- Born: 1936 Ioannina, Greece
- Died: 11 March 2021 (aged 84) Athens, Greece
- Occupations: Composer, lyricist and songwriter

= Takis Mousafiris =

Greek composer, lyricist and songwriter (1936–2021)

Takis Mousafiris (Τάκης Μουσαφίρης; 1936 – 11 March 2021) was a Greek composer, lyricist and songwriter. He collaborated with several notable Greek singers such as Stratos Dionysiou, Dimitris Mitropanos, Rita Sakellariou and Tolis Voskopoulos, among others. He sometimes used two pseudonyms for his works, Antonis Zannas (Αντώνης Ζάννας) and Nikos Michael (Νίκος Μιχαήλ).

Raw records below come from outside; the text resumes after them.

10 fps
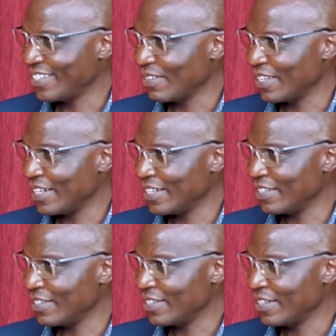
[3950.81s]
So there
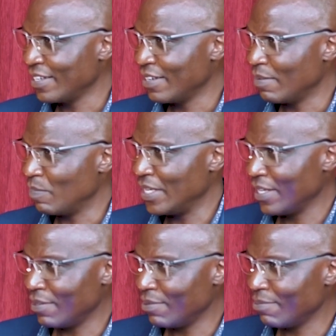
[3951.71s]
is
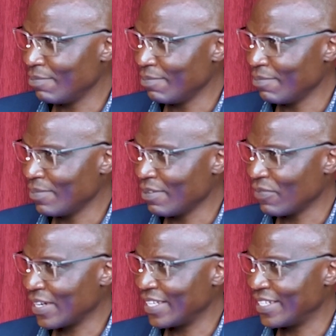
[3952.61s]
me and you, we are
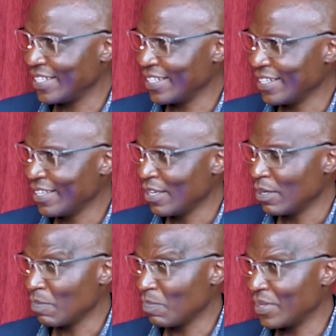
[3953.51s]
fighting,
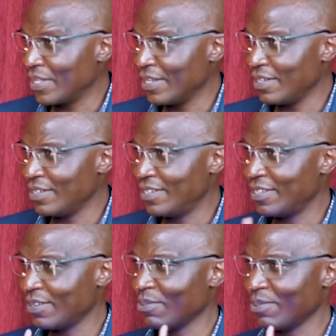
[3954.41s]
but there
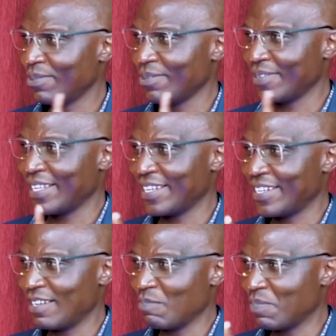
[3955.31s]
is also
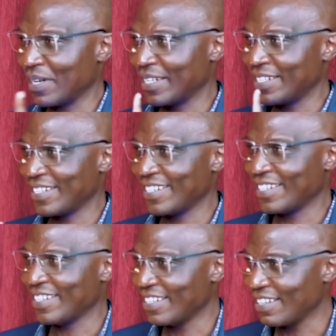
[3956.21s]
that impact
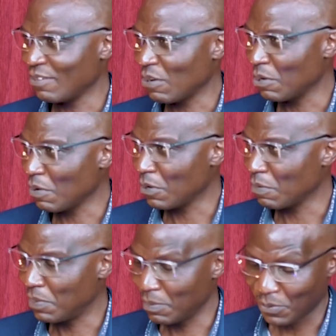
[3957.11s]

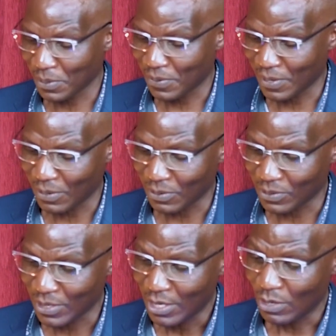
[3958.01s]
on people
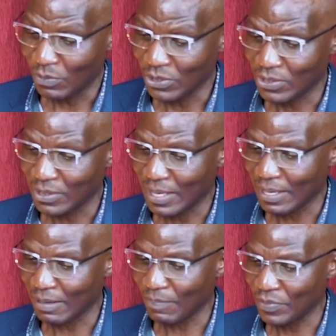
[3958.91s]
around, which
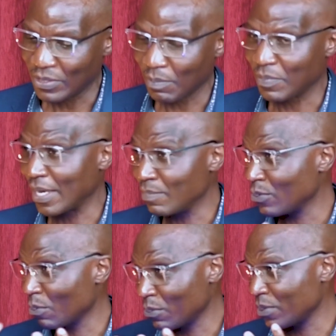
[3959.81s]
sometimes
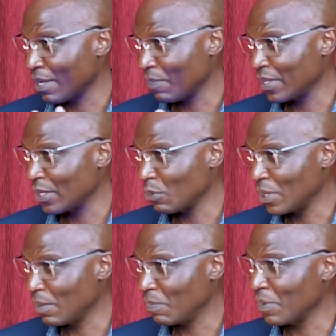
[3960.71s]
is also something to
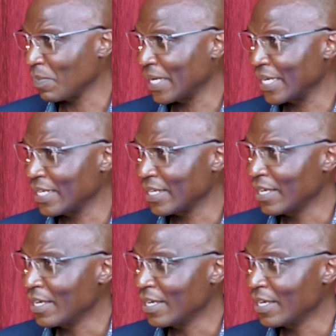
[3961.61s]
keep in mind.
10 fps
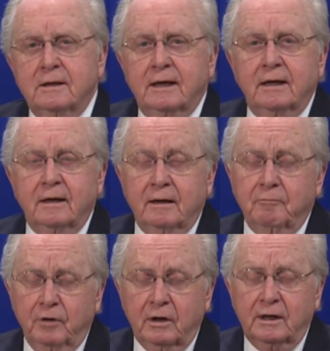and,
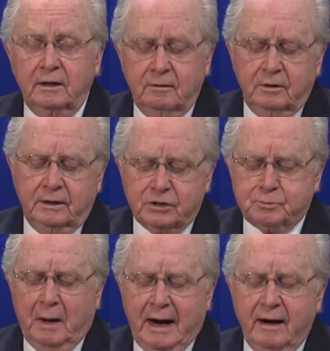and really
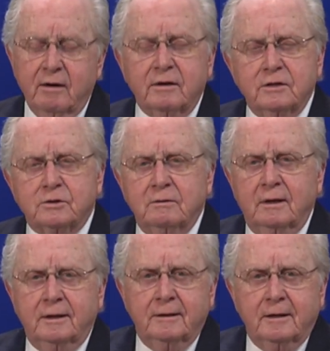inspired and,
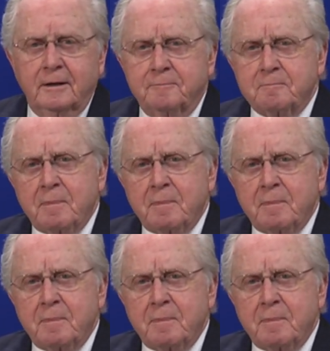and uh,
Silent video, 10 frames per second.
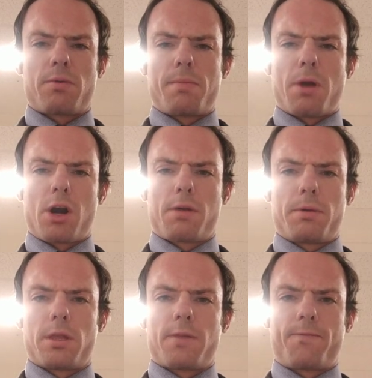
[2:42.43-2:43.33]

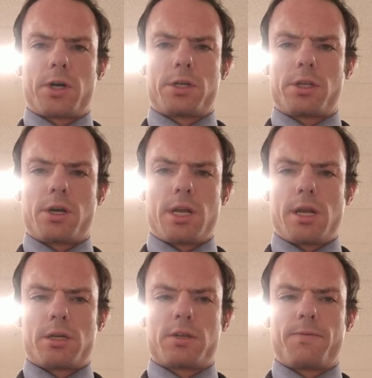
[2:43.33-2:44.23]
remarkable in the first 30
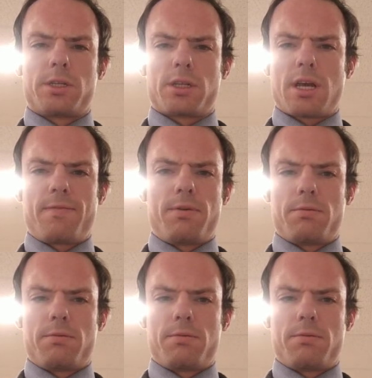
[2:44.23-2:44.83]
years of his life.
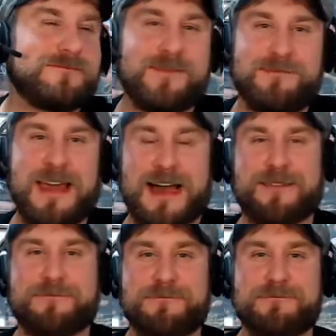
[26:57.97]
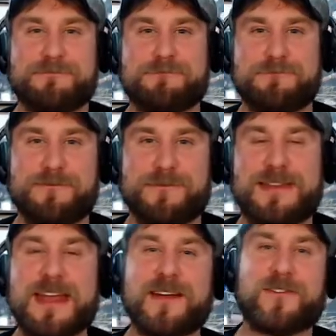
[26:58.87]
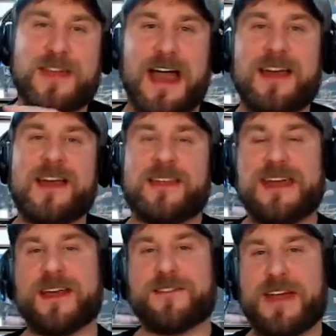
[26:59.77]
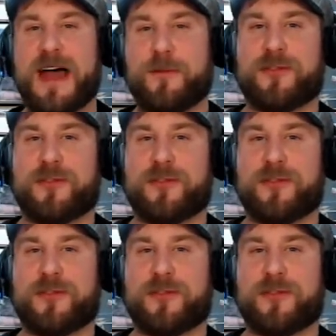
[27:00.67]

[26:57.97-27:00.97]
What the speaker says: Yeah. Think of that with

Mousafiris was born in 1936 in Ioannina, Greece, although he later moved to Athens, feeling great affinity for both cities. His father was from Kalarrytes, while his mother was from Syrrako. Mousafiris was an ethnic Aromanian, with his parents originating from ethnic Aromanian villages. Mousafiris stated on an interview that traditional Aromanian music influenced him and that both of his parents played musical instruments.

Mousafiris died on 11 March 2021 at the age of 84 from a cancer he had been fighting against for 6 months. He had been diagnosed with COVID-19 shortly before and managed to recover from it prior to his death, according to a statement from Mousafiris' family. He was buried on 13 March in his birthplace, Ioannina.